Sunday, August 17, 2025

Gay the Pray Away - Natalie Naudus

Initial Draw: ☆☆☆☆☆
Character Development: ☆☆
Plot/Writing Style: ☆☆☆☆
Overall: ⭐⭐⭐⭐

From the cover:
"Valerie Danners is in a cult. She just doesn't know it yet. But when she stumbles upon a queer romance novel at the library, everything about her life - centered around a fundamentalist Christian homeschooling group - is thrown into question.

And to make things even more complicated, there's a new girl in town. Riley is rebellious, kindhearted, and impossibly cool. As the two bond over being multiracial teens in their very white and very religious community, Valerie finds herself falling in love.

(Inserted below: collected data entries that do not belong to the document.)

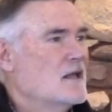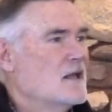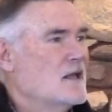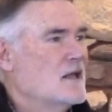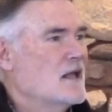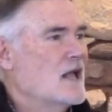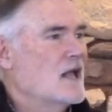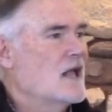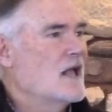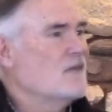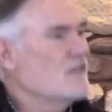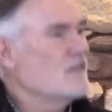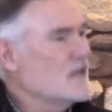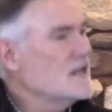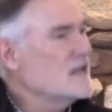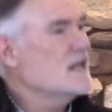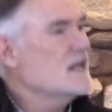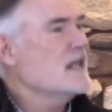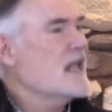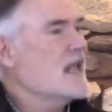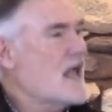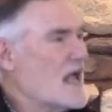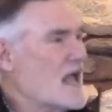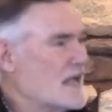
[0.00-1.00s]
And then
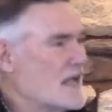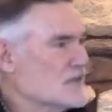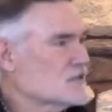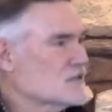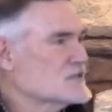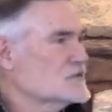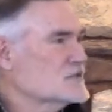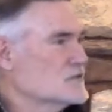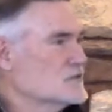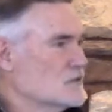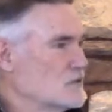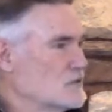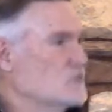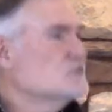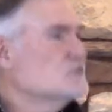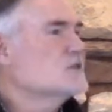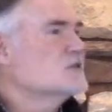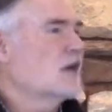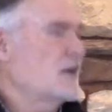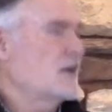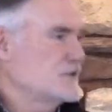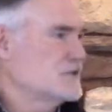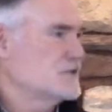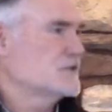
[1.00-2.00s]
he asks, "Who
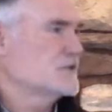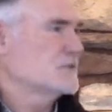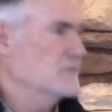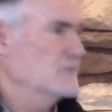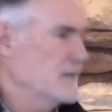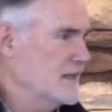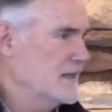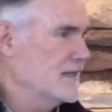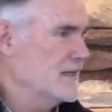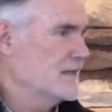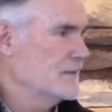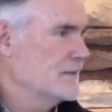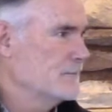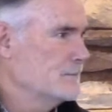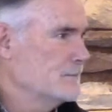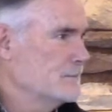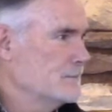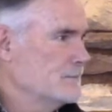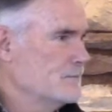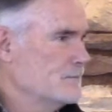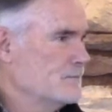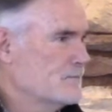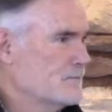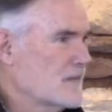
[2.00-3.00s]
touched me?"
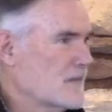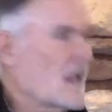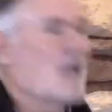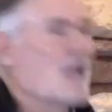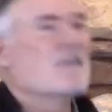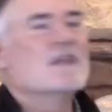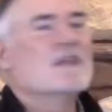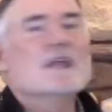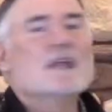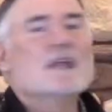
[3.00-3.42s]
And then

Soon Valerie and Riley are exchanging notes in secret and stealing kisses behind the church. But even as their romance blooms, Valerie knows that they're trapped. If Valerie wants a chance at writing her own story, she must choose between staying with a family she fears will never accept her and running away with the girl she loves."

📚📚📚 

While I thought this was a bit heavy-handed and would have benefited from some subtlety and better development, character and story-wise, overall, I really enjoyed it. To the uninitiated (aka people who were lucky enough to NOT grow up in a cult), some of the interactions with Valerie's parents and other "Institute" members may seem overexaggerated or almost like a caricature, but rest assured, all of that is very real and not what I found heavy-handed. (Example: while my parents didn't forbid me from going to college the way Valerie's would have, it was with the expectation that I quit when I got married. There were some Big Feelings when I made it clear that wouldn't be happening.) 

I also very much identified with "close" friends cutting you off the second you weren't acting the way that they wanted you to. So real. Oh, and dudes getting to do cool shit during church activities while the girls had to sit and quietly learn how to best take care of the menfolk? My godddddddddddddddddd, let me tell you about all the cool hiking and rappelling and whatnot that my male church friends got to do while I did shit like learning how to iron button-down shirts and tie a tie so I could be of service to my future husband. The culty stuff was very real and infuriating. And don't even get me STARTED on her fucking brother, that absolute douche of a human.

Anyway, all that ranting about the shittiness of cults out of the way, my favorite character was far and away Riley. I adored her. She was very clearly going through her own shit, yet she was so supportive and optimistic and really lifted Valerie up. She was also unapologetically herself, even under immense pressure to conform, and she refused to make herself small to appease the fragility of others. While a very minor character, I also loved Mrs. Batra, Valerie's neighbor. She was so sweet and thoughtful, and I wish she played a bigger role in the story. Honestly, some of the most minor characters ended up being my favorites, I wish they all featured a little more! This book was relatively short, and I think it could have benefited from a little more development at the beginning and more wind-down at the end. And then we could have seen more from several of those minor characters who rocked so hard.

One of the most bittersweet parts of this book for me is a huge spoiler, so don't read ahead if you're planning on reading this.

Spoilers ahead, don't keep scrolling.

Seriously, stop reading if you don't want to be spoiled.

Have you read the book?

Are you not planning to?

Do you look ahead to the endings of things anyway and don't care one whit if you get spoiled?

Okay, then here we go.

At the end, on the day Valerie leaves home, I was so shocked that her mom supported her, but the more I thought back on it, the more sense it made. (Incidentally, I was SCREAMING at her to not tell her parents, if it hadn't been so close to the end of the book and the book as a whole hadn't been so positive, I would have been genuinely afraid of what her dad would do to her.) Like, her mom was so suffocating and bought-in to everything in her interactions with Valerie, but at the same time, you could see that she felt similarly suffocated herself. I saw a lot in her that I see in my own mom. 

On the one hand, she's a person who desperately wants some kind of scaffolding to dictate to her the "rules" of existing in our random, often fucked-up world and give some kind of meaning and sense of community without having to go through what it takes to develop a real, healthy, supportive community. On the other, she's a person who is intelligent and strong-willed and knows that she is in a situation where she has to make herself smaller so other people *coughmencough* can feel bigger. It's an inner conflict that I can't even begin to understand, because I couldn't do it and I left, but it has to be hard. It gave me a little bit of home that Valerie's mom recognized that she didn't want her daughter to live like that and helped her get out - and hey, maybe at some point she'll realize that she doesn't deserve to live like that either and get out herself. We can only hope.